I don't think there's a good solution to "changing someone's access to you by stopping overextending yourself".
It implies, I guess, a level of desire or interest in you, in the first place (I'm not talking about romantic love necessarily, as this applies to any kind of relational dynamic). As if once you cease pouring in the connection you'll be flooded with complaints, resentment or remarks. In my case, people simply moved on and I was the one who had to adjust.
As if it doesn't matter whether I show up or not, it's like I don't exist.
Like two parallel lines that never really touch, no matter how much effort I put into closing the gap. Once I stop, the other line seem to keep on going, unchanging.
Maybe this is other people's own abandonment wounds, and their own defenses and ways to cope. Expecting someone to drop the ball and leave them, so why even bother? Why make an effort, right? This is an explanation for their behaviour, it doesn't make it a good thing though.
In regards to close, deep connections, it's hard to feel like I don't belong anywhere and I keep on having to do life on my own. I use copious amounts of patience and "giving it time" to try and deepen my current connections but when I pause and observe, I feel like I'm being left behind.
This is on me, obviously. Being around people who don't reciprocate is not good for me. I really have to move on and be open to finding new people, but it's hard to do that. I'm exhausted.
I'm old enough. I've met enough new people. I've tried enough new things. I've gone to enough new places. I think I've done much more than I actually, physically, could.
Receiving reciprocity from my connections feels like chasing a fantasy.
It's quite bleak when I think back and realize how innocently focused on romance I was, when the issues ran deep, deep down. Like the goal posts kept moving and here we are.

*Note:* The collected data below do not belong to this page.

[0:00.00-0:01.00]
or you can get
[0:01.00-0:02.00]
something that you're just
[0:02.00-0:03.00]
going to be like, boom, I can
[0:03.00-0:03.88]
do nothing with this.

With the knowledge and awareness of having done enough, I guess I can sit down in silence and cry for once? Because even if you do all the right things, it still doesn't guarantee that you will form close bonds with others.

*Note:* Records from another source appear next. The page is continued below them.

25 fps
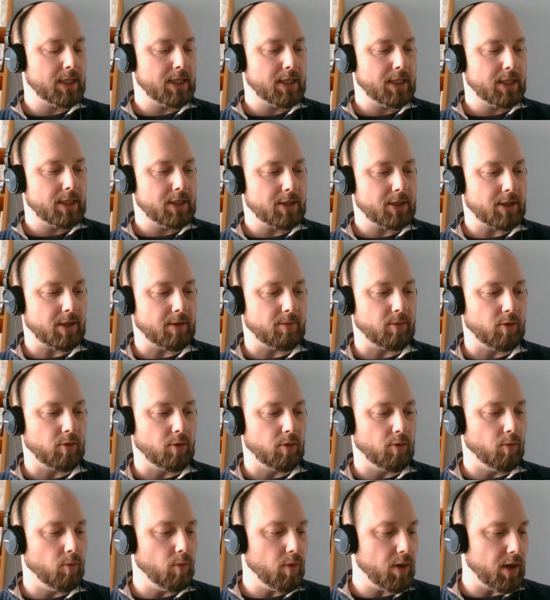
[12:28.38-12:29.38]
sub-rule
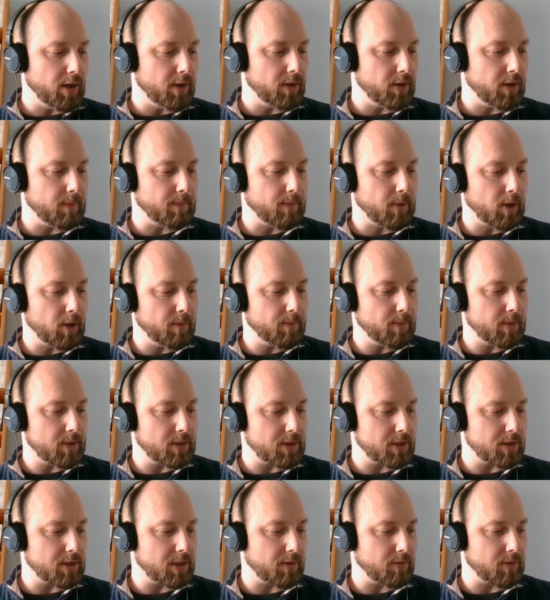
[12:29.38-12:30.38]
1. The
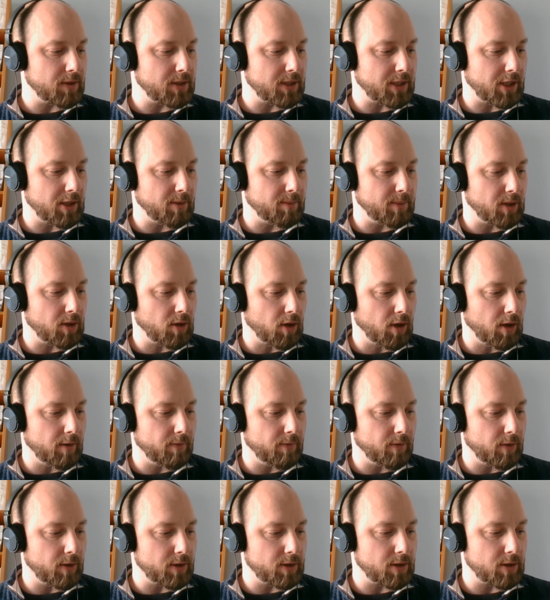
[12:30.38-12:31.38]
purposes of the settlement
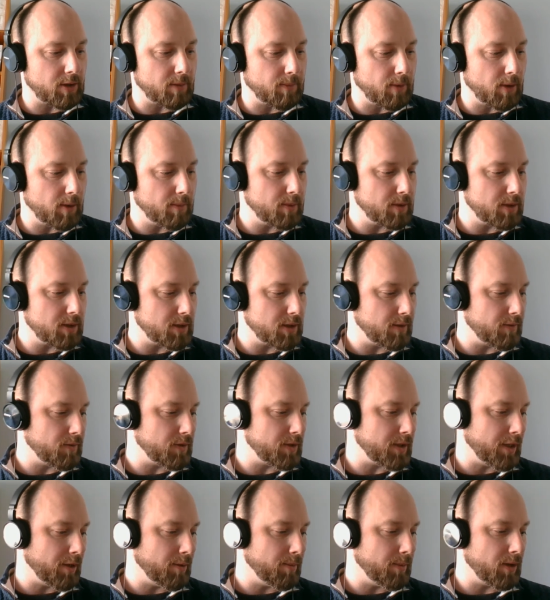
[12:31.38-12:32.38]
conference. The purposes of the
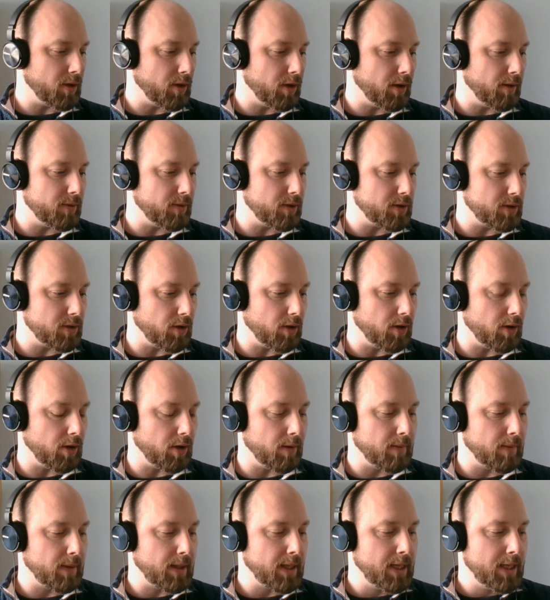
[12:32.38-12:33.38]
settlement conference are
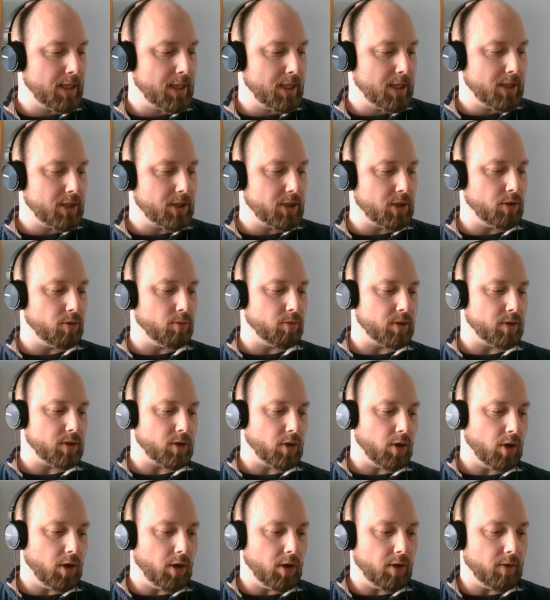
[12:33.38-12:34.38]
to
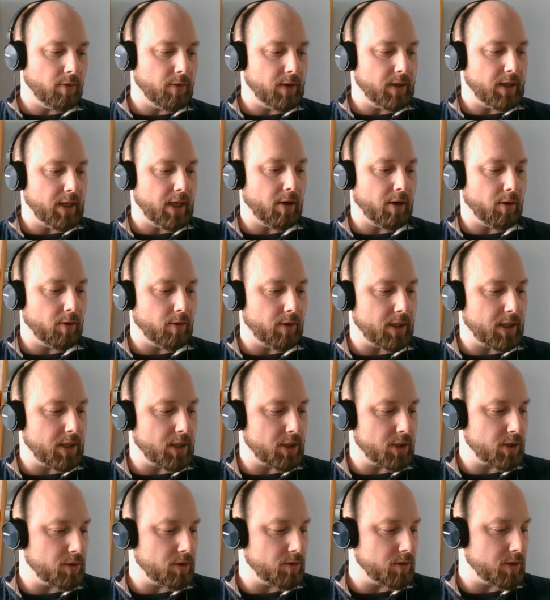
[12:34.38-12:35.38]
resolve and narrow the
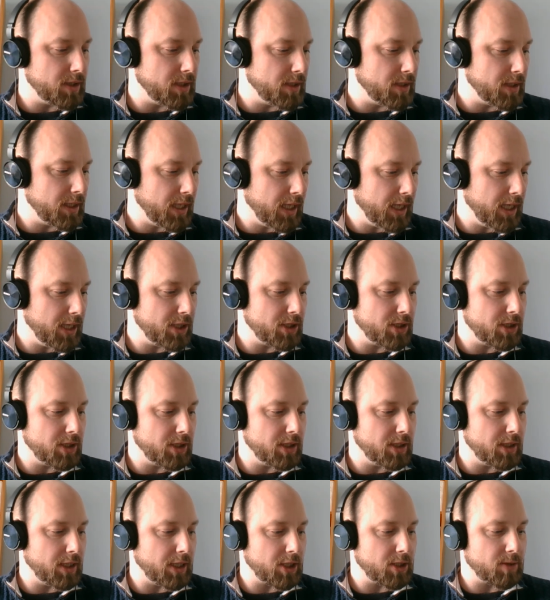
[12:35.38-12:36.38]
issues in the action,
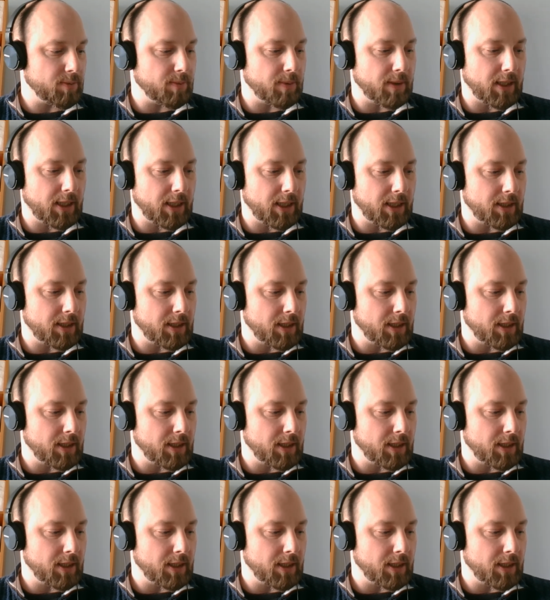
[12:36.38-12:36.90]
expedite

To me, I guess one of the differences between that and, for example, becoming disabled despite your best efforts (and being shocked it still happened to you any way), is that socializing and connecting with others feel like it's something I can have any control over the outcomes. I'm aware I can just become permanently bedridden at any point for any reason and there's no amount of taking care of myself or self-love that can change this reality. I don't fight it, in the same way I don't really fight my current disabilities as much anymore, I know they fluctuate but they'll always impact my quality of life and that impact will increase the older I get, for example.
Maybe this is exactly how I feel about my connections right now.
It's disabling in a way that feels as if it gets harder to cope with the older I get. This is even more true when I think about things in a more logistical way. Sure I can't let myself feel like my life is on hold until I'm in a relationship or have close, trustworthy friends locally, but my life is on hold a little bit because of that, isn't it? For example, experiencing poverty while having a support system is a lot different than experiencing it on your own. When my friends need support, they go to their families and partners; when I need support, I seek for community services.
Could I not ask my friends for support? I could. Depending on the kind of support, I know they would help, but the kind of support they would help me with is already something I can take care of by myself. I don't think my friends are equipped to help with basic needs, and we're not close enough to share the responsibilities - as would be the case with, for example, close friends, families and partners.
The next step has probably to do with acceptance, again.
Maybe I'm in a better mind space for it now, since I can actually recognize all the work I've been doing as "good enough" or even as a lot more than what I'm capable of. Like I can put my tools down and well, what can we do now?
But it's ironic though. I have seasonal depression and it's the worse it's ever been, even though the weather isn't terribly triggering. I've been sick and in a lot of pain lately and I'm hoping really hard that I don't improve (on top of the suicidal ideation being back, full force). The lack of support is really the cherry on top, isn't it?
There's something about "you've been through this enough times, and you'll get through it again" that feels so sinister. It's all work, effort, motion, introspection and there's no resting. The thought of dying gives me so much comfort and I really hope it happens sooner rather than later.
I already feel invisible enough.
And my pain is made so much worse when I know people care about me and they remember me, because I have a light that shines very bright and unapologetically - I worked hard to get it! - but it's not really enough for the connection to feel reciprocal to me.
I don't have the energy or the drive to search any more.
It's all very similar. I can blame "culture" or "social media" all I want and it won't really change things, or change how I feel.
I have never been loved, cared for, or considered in a way that felt meaningful to me. This is a lot to grief. It's a lot to heal from, too.
I need to believe really hard in hope. And find anything, no matter how small, that can keep me going.
I'll continue to do the best I can. I'll find hope somewhere.